[Material for this task]

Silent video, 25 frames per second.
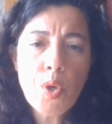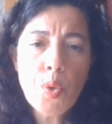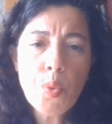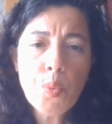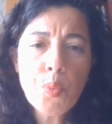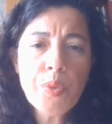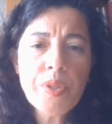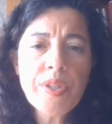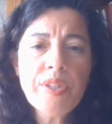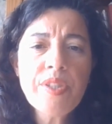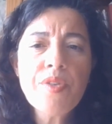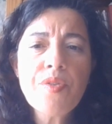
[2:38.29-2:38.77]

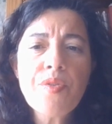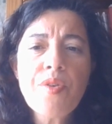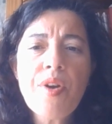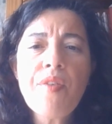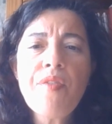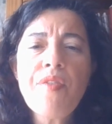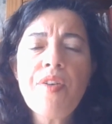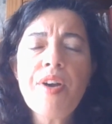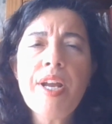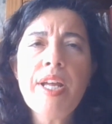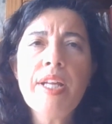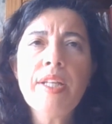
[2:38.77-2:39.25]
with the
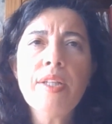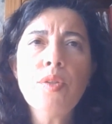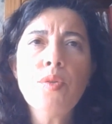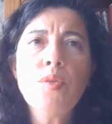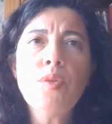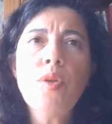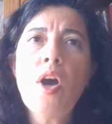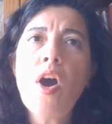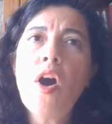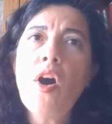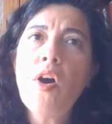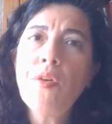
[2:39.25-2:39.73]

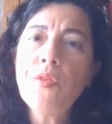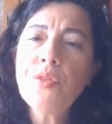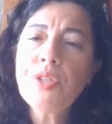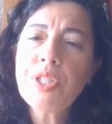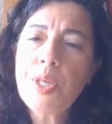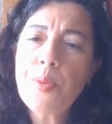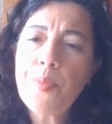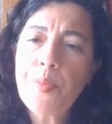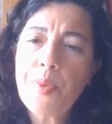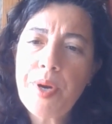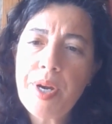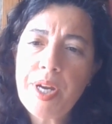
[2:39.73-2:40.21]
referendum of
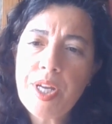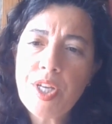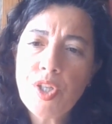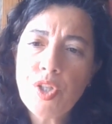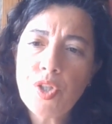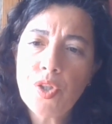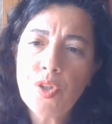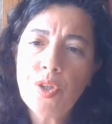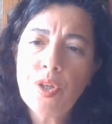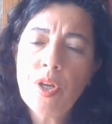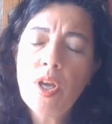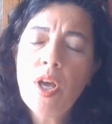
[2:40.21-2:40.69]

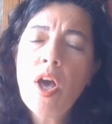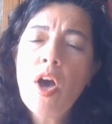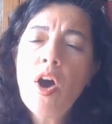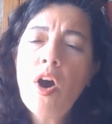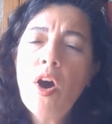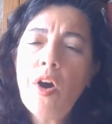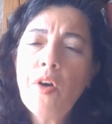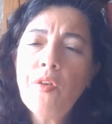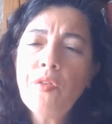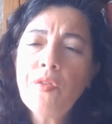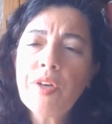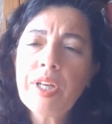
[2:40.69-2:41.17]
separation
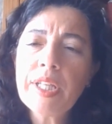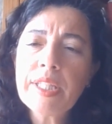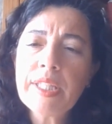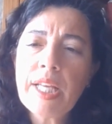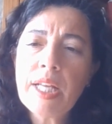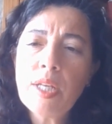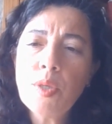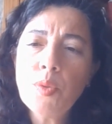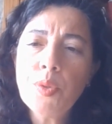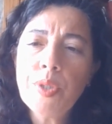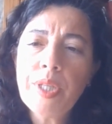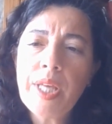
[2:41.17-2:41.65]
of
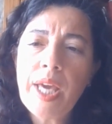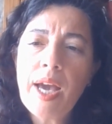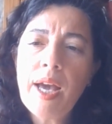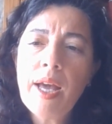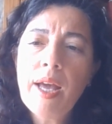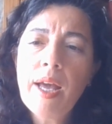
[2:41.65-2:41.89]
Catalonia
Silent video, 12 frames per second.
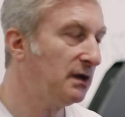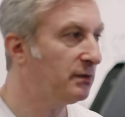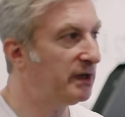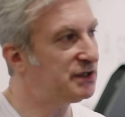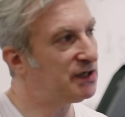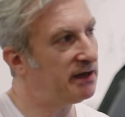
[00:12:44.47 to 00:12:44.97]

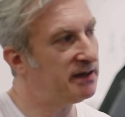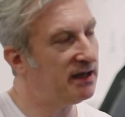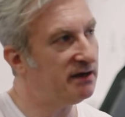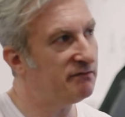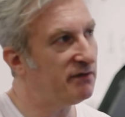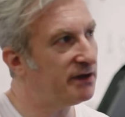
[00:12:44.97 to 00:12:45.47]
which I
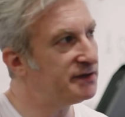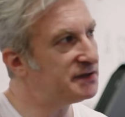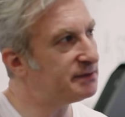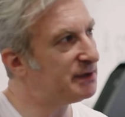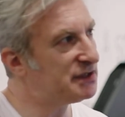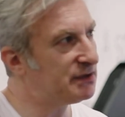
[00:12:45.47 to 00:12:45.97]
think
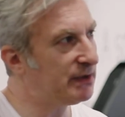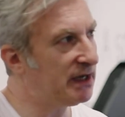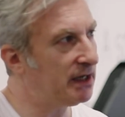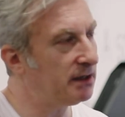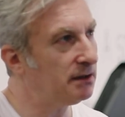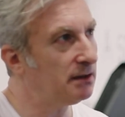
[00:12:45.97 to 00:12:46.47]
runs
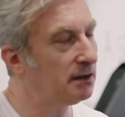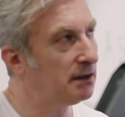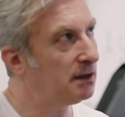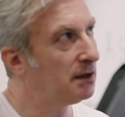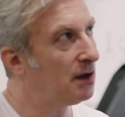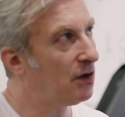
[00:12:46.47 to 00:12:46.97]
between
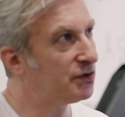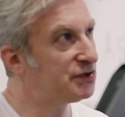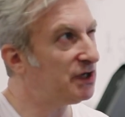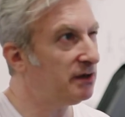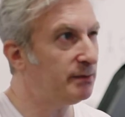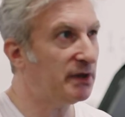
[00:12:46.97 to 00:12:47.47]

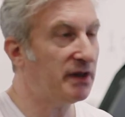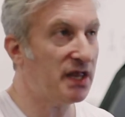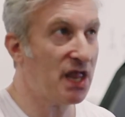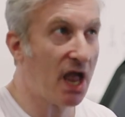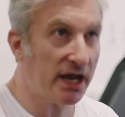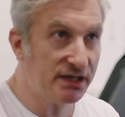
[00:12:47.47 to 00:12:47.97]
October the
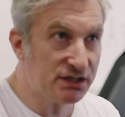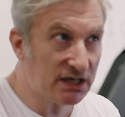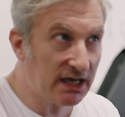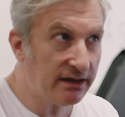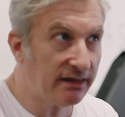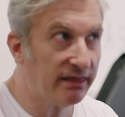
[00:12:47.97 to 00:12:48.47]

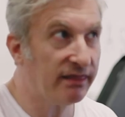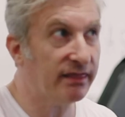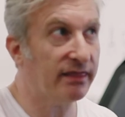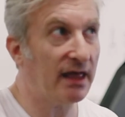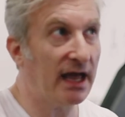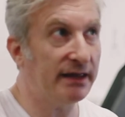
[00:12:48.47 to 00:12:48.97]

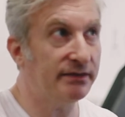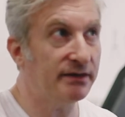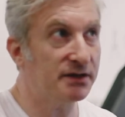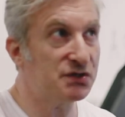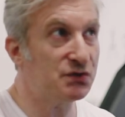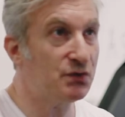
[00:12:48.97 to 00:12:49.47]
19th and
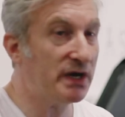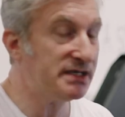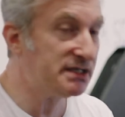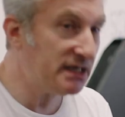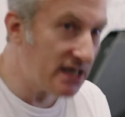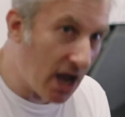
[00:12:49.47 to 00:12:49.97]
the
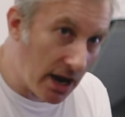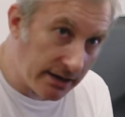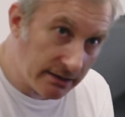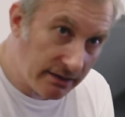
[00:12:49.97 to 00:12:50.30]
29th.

[/Material for this task]

▶ Work to complete: Give the records again without a single change, and exclude the pictures.

▶ Output:
Silent video, 25 frames per second.
[2:38.29-2:38.77]

[2:38.77-2:39.25]
with the
[2:39.25-2:39.73]

[2:39.73-2:40.21]
referendum of
[2:40.21-2:40.69]

[2:40.69-2:41.17]
separation
[2:41.17-2:41.65]
of
[2:41.65-2:41.89]
Catalonia
Silent video, 12 frames per second.
[00:12:44.47 to 00:12:44.97]

[00:12:44.97 to 00:12:45.47]
which I
[00:12:45.47 to 00:12:45.97]
think
[00:12:45.97 to 00:12:46.47]
runs
[00:12:46.47 to 00:12:46.97]
between
[00:12:46.97 to 00:12:47.47]

[00:12:47.47 to 00:12:47.97]
October the
[00:12:47.97 to 00:12:48.47]

[00:12:48.47 to 00:12:48.97]

[00:12:48.97 to 00:12:49.47]
19th and
[00:12:49.47 to 00:12:49.97]
the
[00:12:49.97 to 00:12:50.30]
29th.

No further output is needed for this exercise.